Developing and running systematic trading systems across US Equities, Futures, Options, and Crypto. Started with discretionary execution — yet always rule-based, always structured. Full systematic was the natural next step. My focus: strategies that work across market phases, built on price mechanics, volume, and repeatable edge. Full cycle — from research and backtesting to implementation and live execution.
Every strategy I build starts with two questions: why should this work mechanically, and can I recognize and reproduce this situation consistently.
I work primarily with mid-frequency and swing timeframes — trend-following, mean-reversion momentum, and inplay setups. Each approach has its phase and context; the job is knowing which regime you're in. Signal architecture is always top-down: higher timeframes define structure and levels of interest, lower timeframes define entry.

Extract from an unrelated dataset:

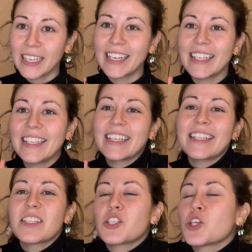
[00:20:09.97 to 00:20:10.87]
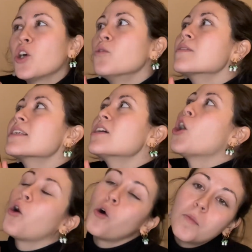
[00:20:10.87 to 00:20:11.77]
I get like this cozy
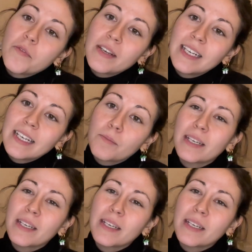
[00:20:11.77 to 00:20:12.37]
home feeling,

Risk is fixed at 1R per trade — no exceptions. Every strategy is evaluated through one lens: expected value, reward-to-risk, and probability. If that equation doesn't hold, the strategy doesn't exist.
For years, I traded manually. I had rules, protocols, strategies — everything was defined. But execution was still on me.

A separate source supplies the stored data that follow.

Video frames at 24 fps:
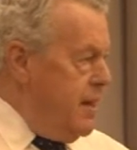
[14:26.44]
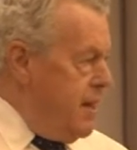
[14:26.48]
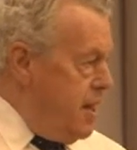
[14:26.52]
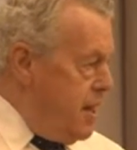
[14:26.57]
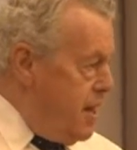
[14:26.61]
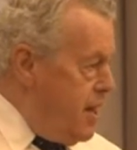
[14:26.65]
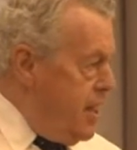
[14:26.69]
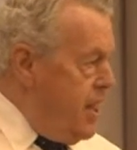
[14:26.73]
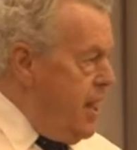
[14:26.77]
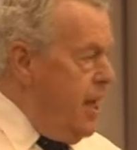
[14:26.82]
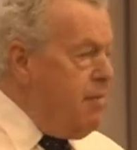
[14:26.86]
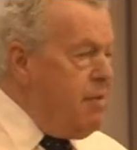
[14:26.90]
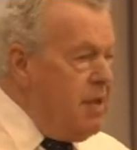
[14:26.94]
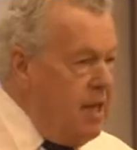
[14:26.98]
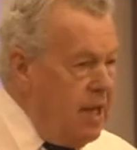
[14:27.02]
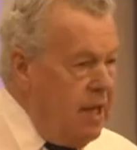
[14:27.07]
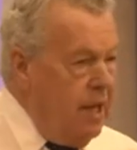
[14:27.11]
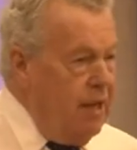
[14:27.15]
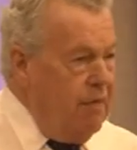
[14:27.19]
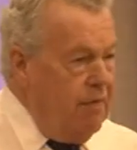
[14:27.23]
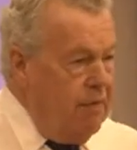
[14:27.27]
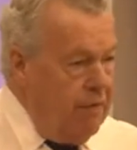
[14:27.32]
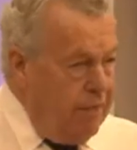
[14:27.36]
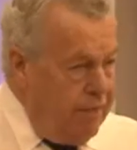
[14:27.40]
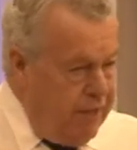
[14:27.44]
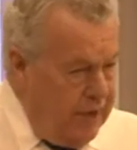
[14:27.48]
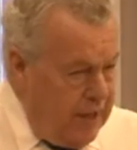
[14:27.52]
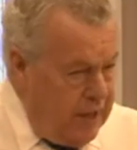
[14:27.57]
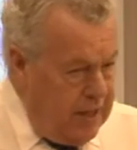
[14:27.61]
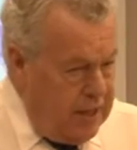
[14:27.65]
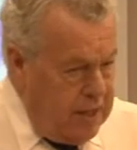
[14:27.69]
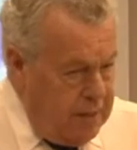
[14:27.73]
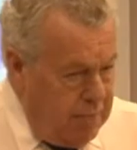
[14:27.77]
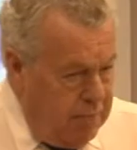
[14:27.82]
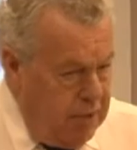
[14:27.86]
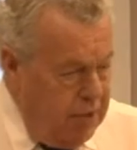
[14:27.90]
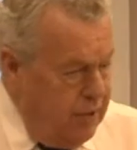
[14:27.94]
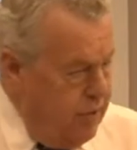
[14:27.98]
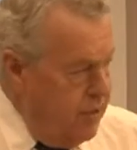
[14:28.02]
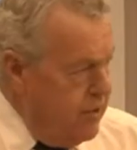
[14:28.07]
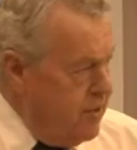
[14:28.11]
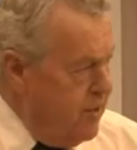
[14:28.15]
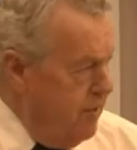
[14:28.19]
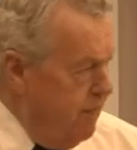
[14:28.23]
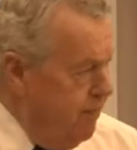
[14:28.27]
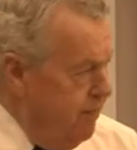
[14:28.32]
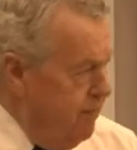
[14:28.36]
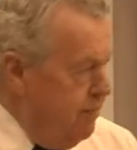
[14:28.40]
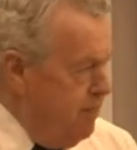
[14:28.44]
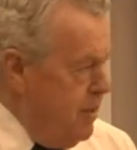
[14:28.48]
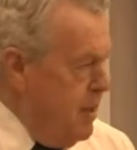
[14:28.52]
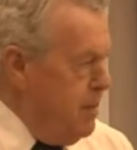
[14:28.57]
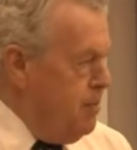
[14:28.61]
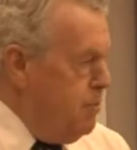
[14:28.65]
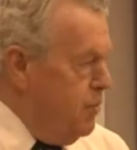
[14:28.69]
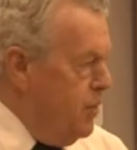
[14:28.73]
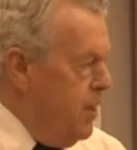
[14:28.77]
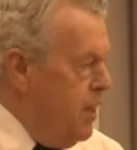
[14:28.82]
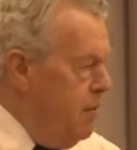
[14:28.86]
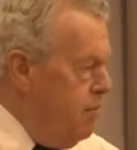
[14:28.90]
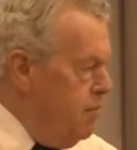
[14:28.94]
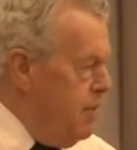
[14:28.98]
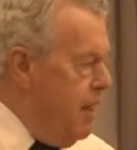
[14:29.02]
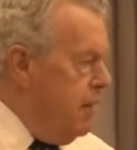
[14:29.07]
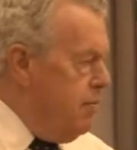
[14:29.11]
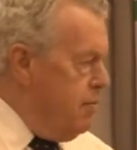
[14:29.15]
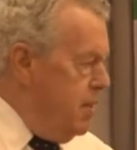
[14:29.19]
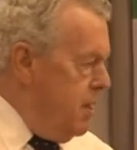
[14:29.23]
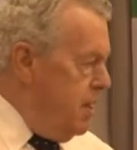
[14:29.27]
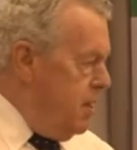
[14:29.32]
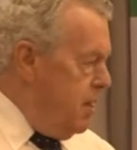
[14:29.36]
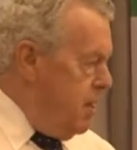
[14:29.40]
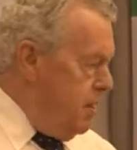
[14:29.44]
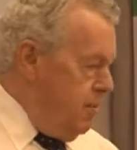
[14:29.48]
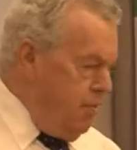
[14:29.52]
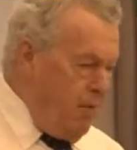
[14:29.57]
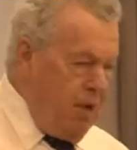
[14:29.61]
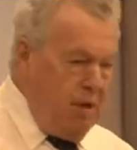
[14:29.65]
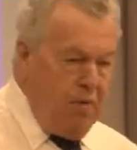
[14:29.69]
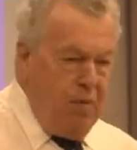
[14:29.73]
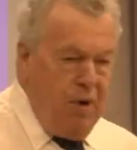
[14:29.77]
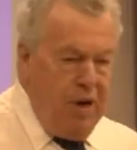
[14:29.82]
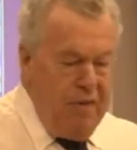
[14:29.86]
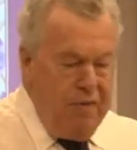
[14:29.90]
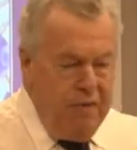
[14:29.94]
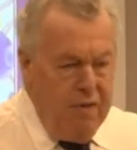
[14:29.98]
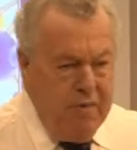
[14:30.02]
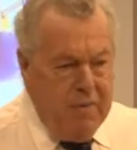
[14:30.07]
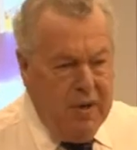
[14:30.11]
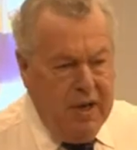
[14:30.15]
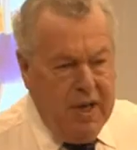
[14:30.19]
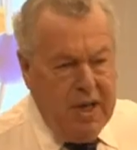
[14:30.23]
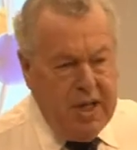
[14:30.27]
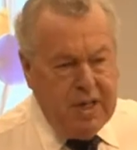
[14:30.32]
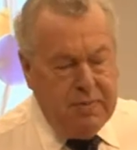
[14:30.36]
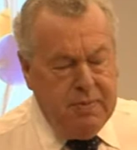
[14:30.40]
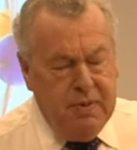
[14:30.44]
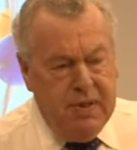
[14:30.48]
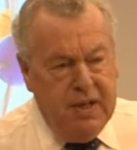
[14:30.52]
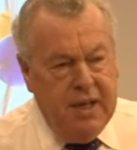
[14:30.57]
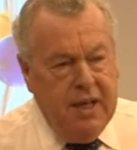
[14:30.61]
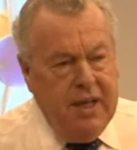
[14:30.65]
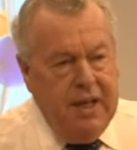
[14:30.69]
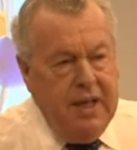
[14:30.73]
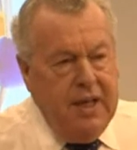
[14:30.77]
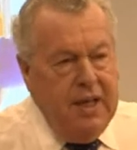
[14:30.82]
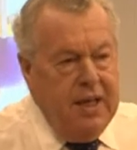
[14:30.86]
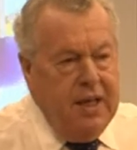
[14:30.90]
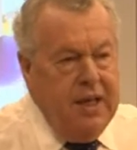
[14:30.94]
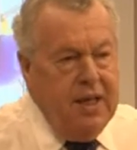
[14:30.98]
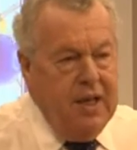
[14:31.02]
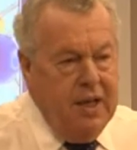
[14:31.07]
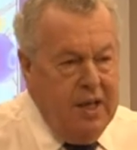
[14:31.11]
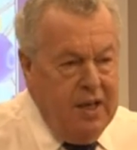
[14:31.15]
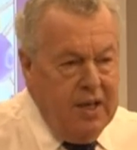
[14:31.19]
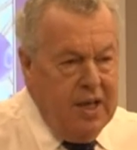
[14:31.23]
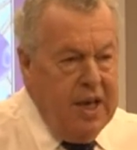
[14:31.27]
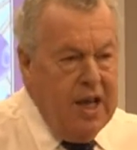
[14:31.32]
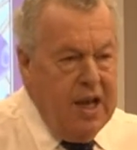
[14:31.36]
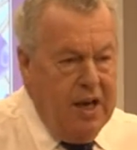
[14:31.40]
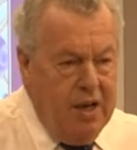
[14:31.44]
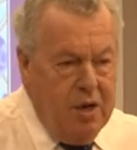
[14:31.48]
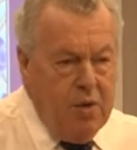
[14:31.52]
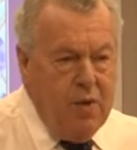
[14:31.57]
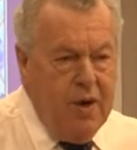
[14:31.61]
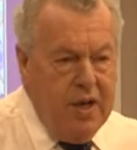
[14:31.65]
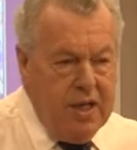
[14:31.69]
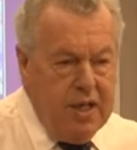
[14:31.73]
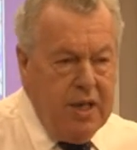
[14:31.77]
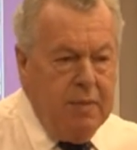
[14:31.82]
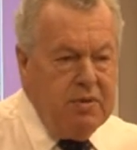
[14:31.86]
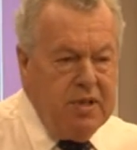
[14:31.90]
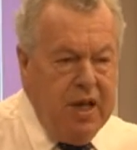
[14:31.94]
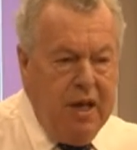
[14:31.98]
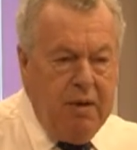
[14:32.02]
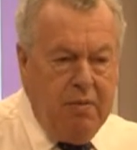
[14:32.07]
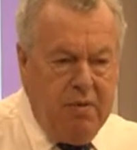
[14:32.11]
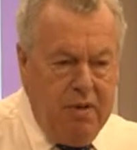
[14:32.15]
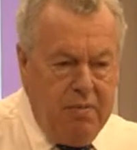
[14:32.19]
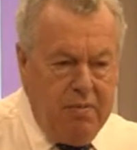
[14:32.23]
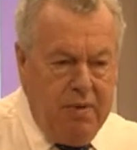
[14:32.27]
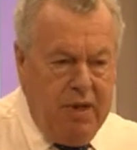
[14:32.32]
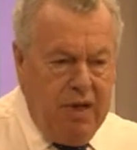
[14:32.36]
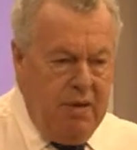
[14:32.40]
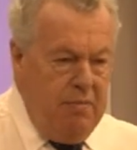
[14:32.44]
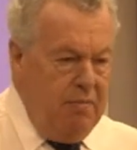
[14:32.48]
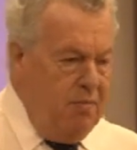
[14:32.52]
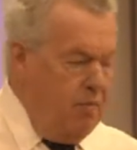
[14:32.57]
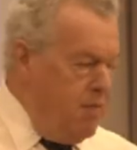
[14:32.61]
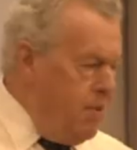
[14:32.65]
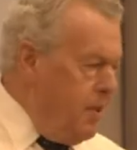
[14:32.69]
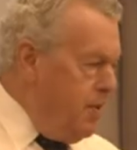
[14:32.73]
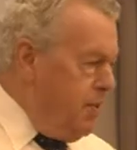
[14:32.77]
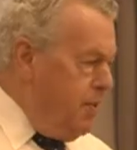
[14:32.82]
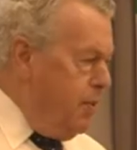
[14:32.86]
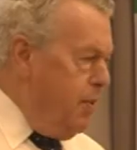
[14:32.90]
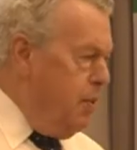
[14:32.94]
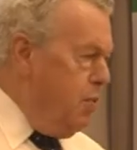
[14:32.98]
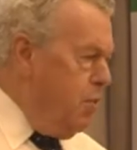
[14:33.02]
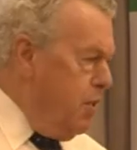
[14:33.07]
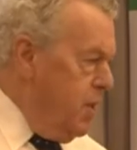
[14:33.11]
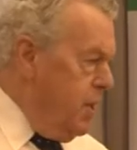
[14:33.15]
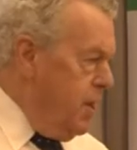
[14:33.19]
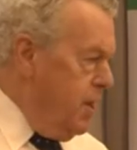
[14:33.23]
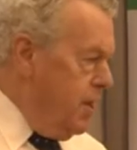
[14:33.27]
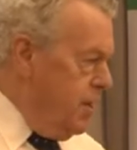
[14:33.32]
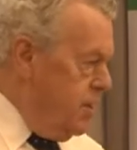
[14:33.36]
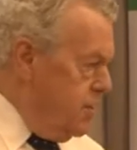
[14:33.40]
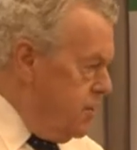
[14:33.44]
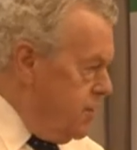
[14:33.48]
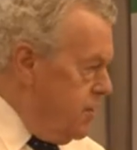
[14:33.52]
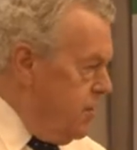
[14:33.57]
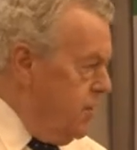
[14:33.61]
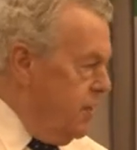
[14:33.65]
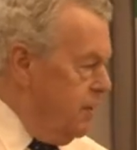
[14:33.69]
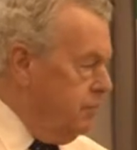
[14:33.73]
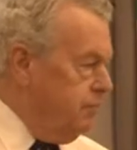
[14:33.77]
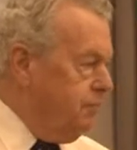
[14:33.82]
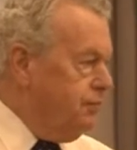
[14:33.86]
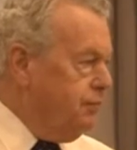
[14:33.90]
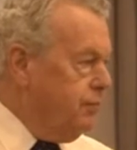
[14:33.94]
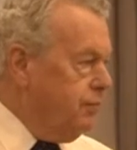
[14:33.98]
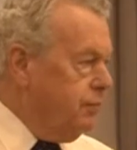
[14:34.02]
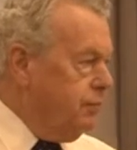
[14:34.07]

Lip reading: I am feeling the blues. People keep, my wife or my husband, getting quite upset with me, and people at work and so on.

At some point I realized something uncomfortable: my strategies were already systematic. Every condition, every variable — written down. I was just the one pressing buttons.
The problem wasn't discipline. It was leverage.
When you execute manually across multiple strategies, you hit a ceiling fast — not because of skill, but because of physics. You can only watch so many things at once. I missed good signals not because I didn't see them coming, but because I physically couldn't be everywhere.
But the bigger shift was mental. When you're in execution mode all day — processing signals, managing positions, making real-time decisions — you lose the ability to observe. You're too close to the process to actually manage it.
Moving to systems changed that. I stopped thinking about individual trades and started thinking about the architecture that produces them. The analysis happens after the session. The decisions are made before it starts.
The difference in output isn't 2x. It's closer to 200x — not in returns, but in what you can actually cover, monitor, and improve simultaneously.
Across this trading history, position sizing was a persistent weakness — share count varied without a fixed risk framework, often while simultaneously developing and refining new strategic approaches. This inconsistency distorted raw P&L as a performance metric.
To isolate strategy edge from execution variance, all trades have been normalized to a fixed 1R unit. The charts below reflect actual entries, exits and trade outcomes — only position size has been standardized.
This analysis directly informed the systematic frameworks I subsequently built: fixed sizing rules, defined risk per trade, and structured drawdown limits.
The subdued aggregate performance of short trades reflects deliberate experimentation across multiple strategy variations — not an absence of edge.
Throughout this period, short setups were actively used as a testing ground: different entry triggers, varying exit logic, competing hypotheses running in parallel. Viewed as a blended pool, the equity curve understates the underlying edge. Isolated by strategy variant, individual short approaches show considerably stronger growth profiles.
One single-asset short strategy ran briefly in live conditions and failed to demonstrate edge outside of the testing sample. Twelve trades in, the equity curve showed consistent deterioration with no recoverable structure — the loss pattern indicated a fundamental mismatch between the setup logic and live market conditions, not execution noise.
The strategy was pulled from trading and returned to research. The core idea remains valid as a hypothesis — but the entry definition needs to be rebuilt from a cleaner sample before it re-enters rotation.